The fallout from the Kelp DAO hack did not stop at the $292 million stolen. Within 24 hours, the shockwave hit Aave — DeFi's largest lending protocol. Over $5.4 billion in ETH drained from the pool. The utilization rate spiked to 100%. AAVE dropped 20%, LayerZero's ZRO token nearly 30%. This is not a technical glitch: it is a bank run.
Why $5.4 Billion in ETH Left Aave
The Kelp DAO attacker did not simply drain the rsETH bridge. They deposited the stolen rsETH as collateral on Aave V3 and V4 to borrow real ETH — leaving roughly $236 million in bad debt backed by a now-worthless asset.
Lookonchain data is unambiguous: more than $5.4 billion in ETH exited Aave's WETH pool, pushing utilization to 100% and effectively freezing new withdrawals. Aave founder Stani Kulechov confirmed via X that the protocol's own contracts were not compromised. The exploit was external. But confidence was not.
Earlier today we identified suspicious cross-chain activity involving rsETH. We have paused rsETH contracts across mainnet and several L2s while we investigate.
— Kelp (@KelpDAO) April 18, 2026
We are working with @LayerZero_Core, @unichain, our auditors and top security experts on RCA.
We will keep you…
Justin Sun Moves First: $154 Million in a Single Transaction
Tron founder Justin Sun was the first major whale to run: 65,584 ETH withdrawn in a single move, worth over $154 million. Dozens of other large holders followed immediately. Most capital migrated to Spark; a significant portion moved to cold storage.
The ripple effect on prices was immediate:
- AAVE: from $115 to $91.89 (-20% in hours)
- ZRO (LayerZero): down nearly -30% before a partial recovery
- KERNEL (Kelp ecosystem): -11%
- ETH: retesting $2,300 as critical support
Bad Debt and the DeFi Composability Trap
The structural problem runs deeper. rsETH was whitelisted as collateral not only on Aave, but also on Compound and Euler — on the assumption that the token remained fully backed. That assumption broke. Aave's Umbrella backstop could theoretically absorb some losses, but within hours the team shifted language from "we will use Umbrella" to "we will evaluate how to cover the deficit" — a vocabulary change that signals genuine uncertainty.
For a deeper analysis of how DeFi's composability becomes its greatest vulnerability, our DeFi 2026 investment thesis piece examines exactly this dynamic — how a single point of failure cascades through interconnected protocols.

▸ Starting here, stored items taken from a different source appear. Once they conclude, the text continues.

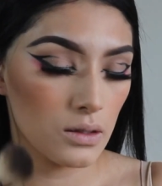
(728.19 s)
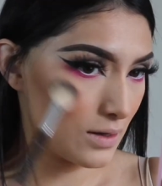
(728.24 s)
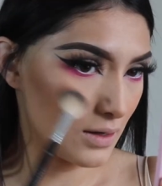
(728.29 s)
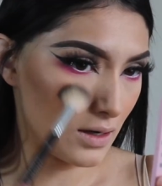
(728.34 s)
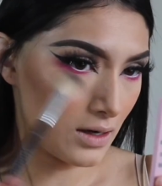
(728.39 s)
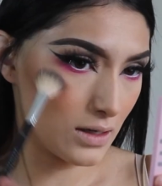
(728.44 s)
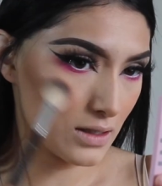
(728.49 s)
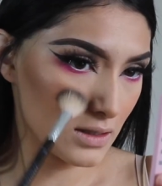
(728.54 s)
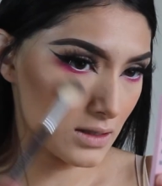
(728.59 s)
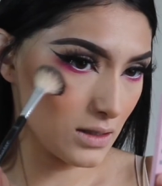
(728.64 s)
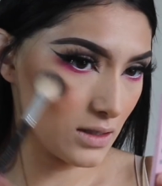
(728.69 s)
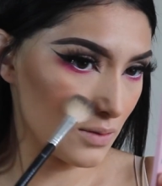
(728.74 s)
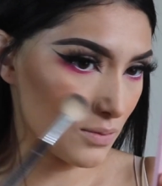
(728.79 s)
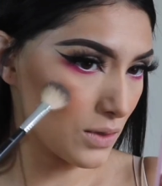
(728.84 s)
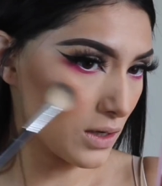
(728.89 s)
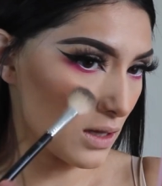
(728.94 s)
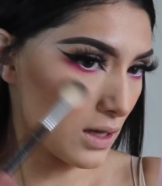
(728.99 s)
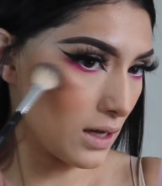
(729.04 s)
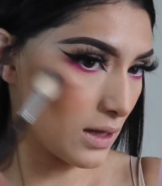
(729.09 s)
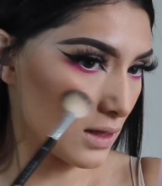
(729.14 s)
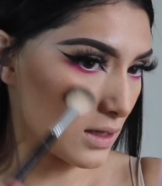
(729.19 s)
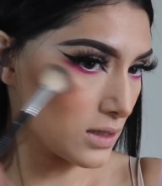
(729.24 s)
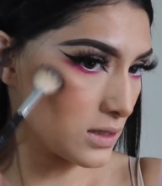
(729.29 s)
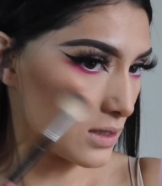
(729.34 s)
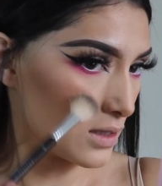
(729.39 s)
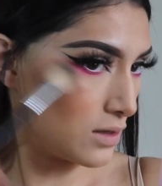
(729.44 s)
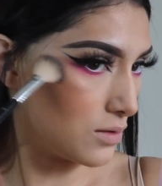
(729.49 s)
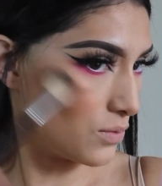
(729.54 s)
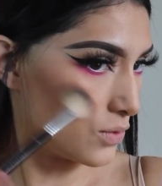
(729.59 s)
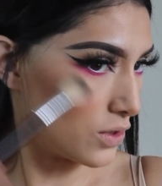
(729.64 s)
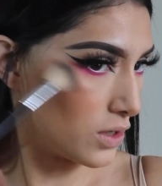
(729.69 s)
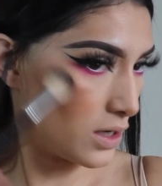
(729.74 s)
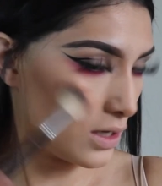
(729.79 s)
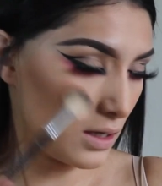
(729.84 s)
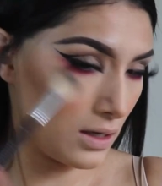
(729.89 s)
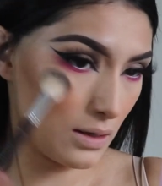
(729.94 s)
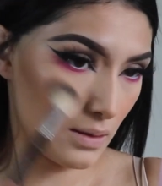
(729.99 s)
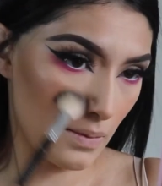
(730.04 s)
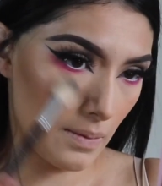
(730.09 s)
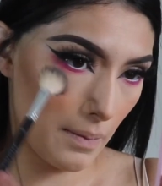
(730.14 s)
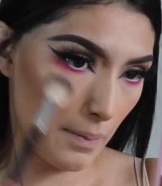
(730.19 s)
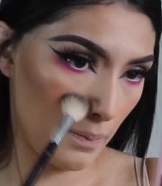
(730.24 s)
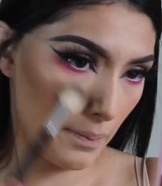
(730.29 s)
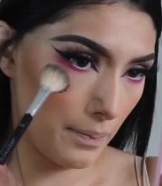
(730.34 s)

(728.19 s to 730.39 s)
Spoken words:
Honestly, where like the sun would hit.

What to Watch in the Next 48 Hours
The entire liquid restaking sector is now under scrutiny. Kelp is the second-largest player in the EigenLayer ecosystem after Ether.fi — its TVL impact weighs on the entire restaking narrative. Lending protocols are already reassessing risk parameters for all liquid restaking tokens (LRTs).
DeFi is powerful because it is composable. But composability — when a single piece fails — turns every connected protocol into a domino. The Aave weekend proves it. Anyone who thought "Aave is solid" was sufficient risk analysis is now paying the price.